- Records to use -

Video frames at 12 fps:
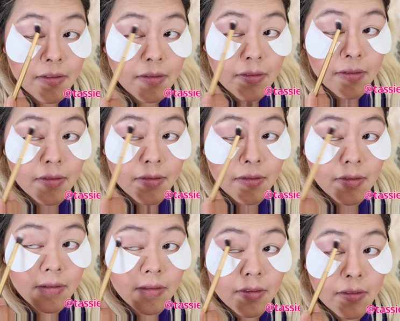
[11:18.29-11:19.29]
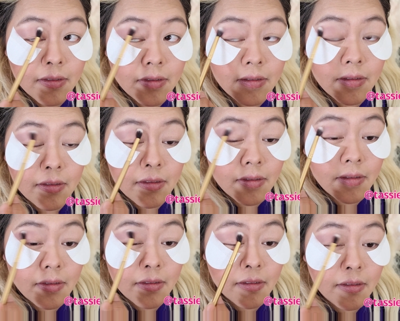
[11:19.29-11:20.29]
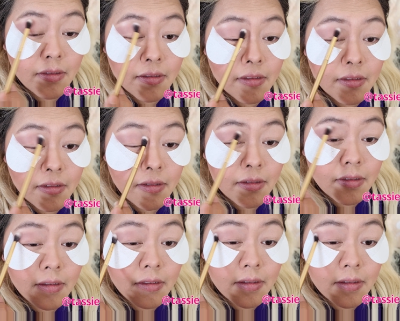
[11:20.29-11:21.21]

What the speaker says: I would normally like to wear. So I'm gonna go into this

- Task to carry out -
Without including any picture, reproduce all of the material exactly.

- Written answer -
Video frames at 12 fps:
[11:18.29-11:19.29]
[11:19.29-11:20.29]
[11:20.29-11:21.21]

What the speaker says: I would normally like to wear. So I'm gonna go into this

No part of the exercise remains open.